[HOW TO COMPLETE THIS TASK]: If an entry holds a picture, leave that picture out; copy everything else exactly.

[RECORDS PROVIDED]:

========

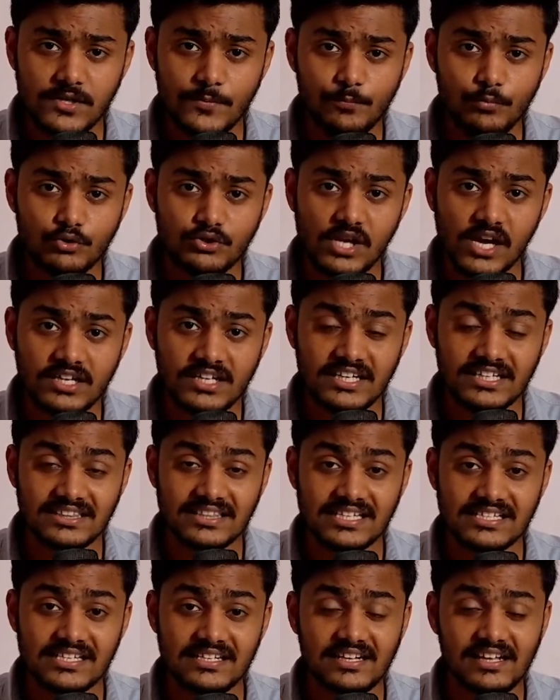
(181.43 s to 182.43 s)
से पूछा कि
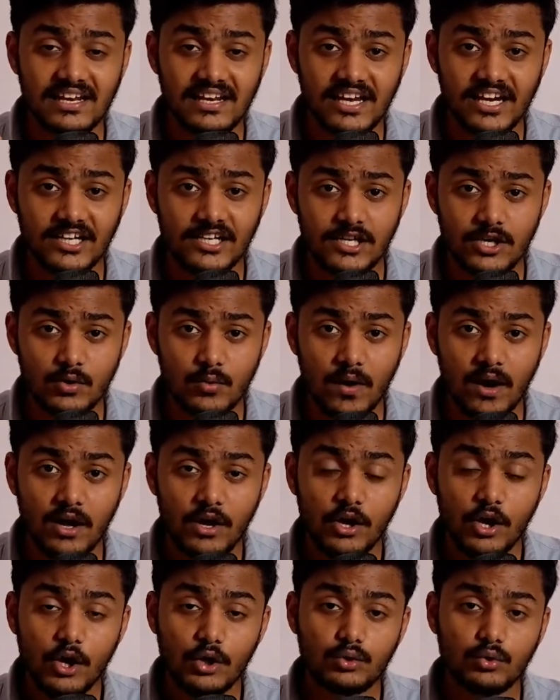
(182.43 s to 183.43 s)
इतना ज़्यादा लेट क्यों हुआ
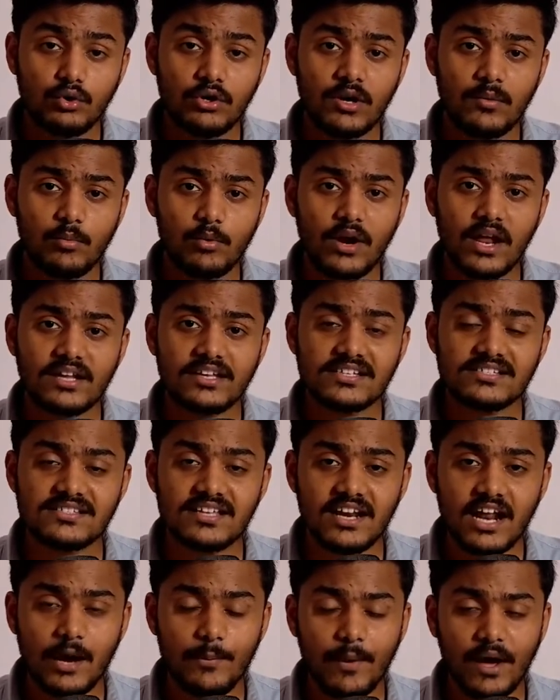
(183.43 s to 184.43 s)
तो उन्होंने बोला कि
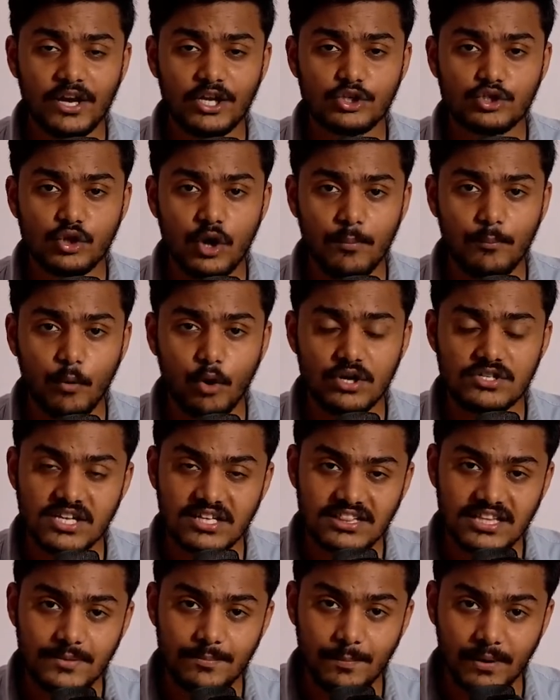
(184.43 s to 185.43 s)
सर हमारी जॉब बहुत
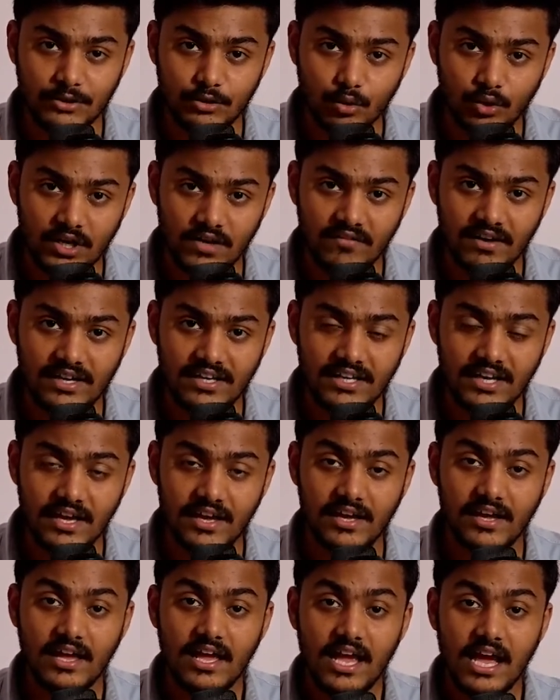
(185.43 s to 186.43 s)
जल्दी बंद होने वाली
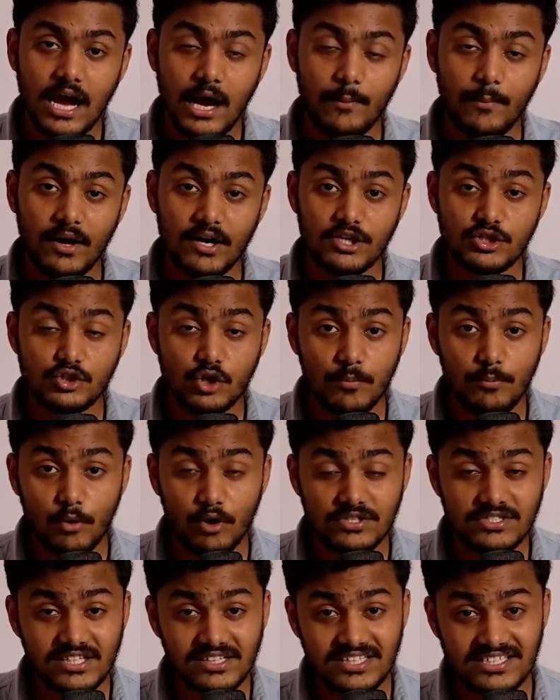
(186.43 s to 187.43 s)
है हमारी जॉब
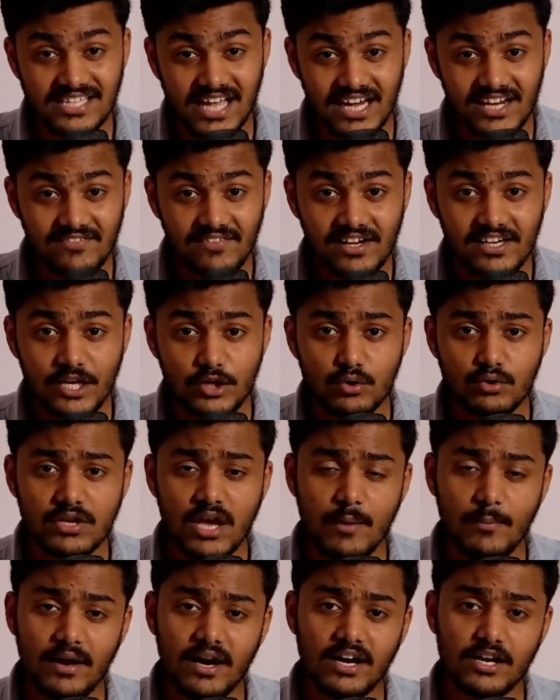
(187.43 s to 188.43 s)
बहुत जल्दी जाने वाली है
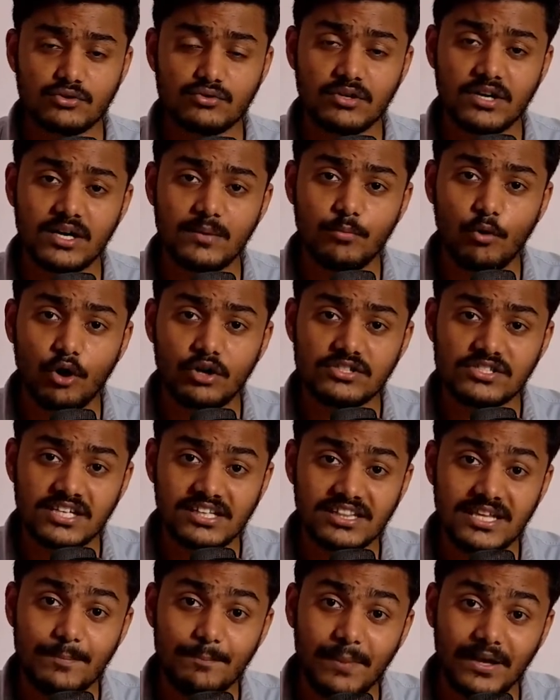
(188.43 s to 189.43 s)
क्योंकि हमारा रेस्टोरेंट बहुत
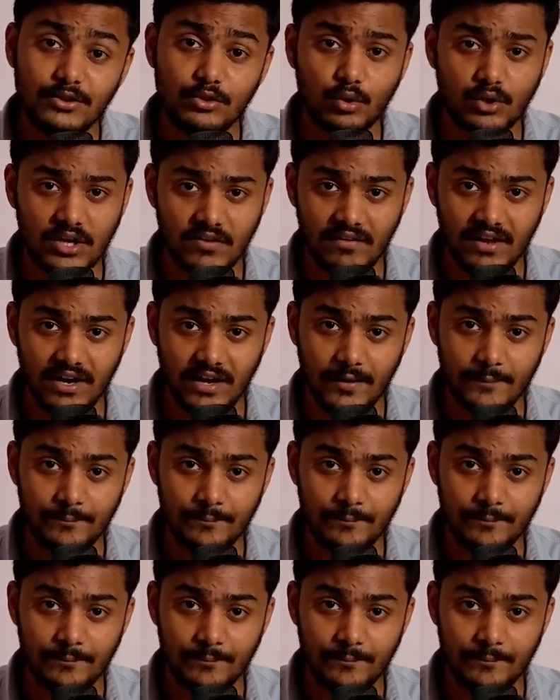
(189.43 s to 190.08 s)
जल्दी बंद होने वाला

========

[OUTPUT]:
(181.43 s to 182.43 s)
से पूछा कि
(182.43 s to 183.43 s)
इतना ज़्यादा लेट क्यों हुआ
(183.43 s to 184.43 s)
तो उन्होंने बोला कि
(184.43 s to 185.43 s)
सर हमारी जॉब बहुत
(185.43 s to 186.43 s)
जल्दी बंद होने वाली
(186.43 s to 187.43 s)
है हमारी जॉब
(187.43 s to 188.43 s)
बहुत जल्दी जाने वाली है
(188.43 s to 189.43 s)
क्योंकि हमारा रेस्टोरेंट बहुत
(189.43 s to 190.08 s)
जल्दी बंद होने वाला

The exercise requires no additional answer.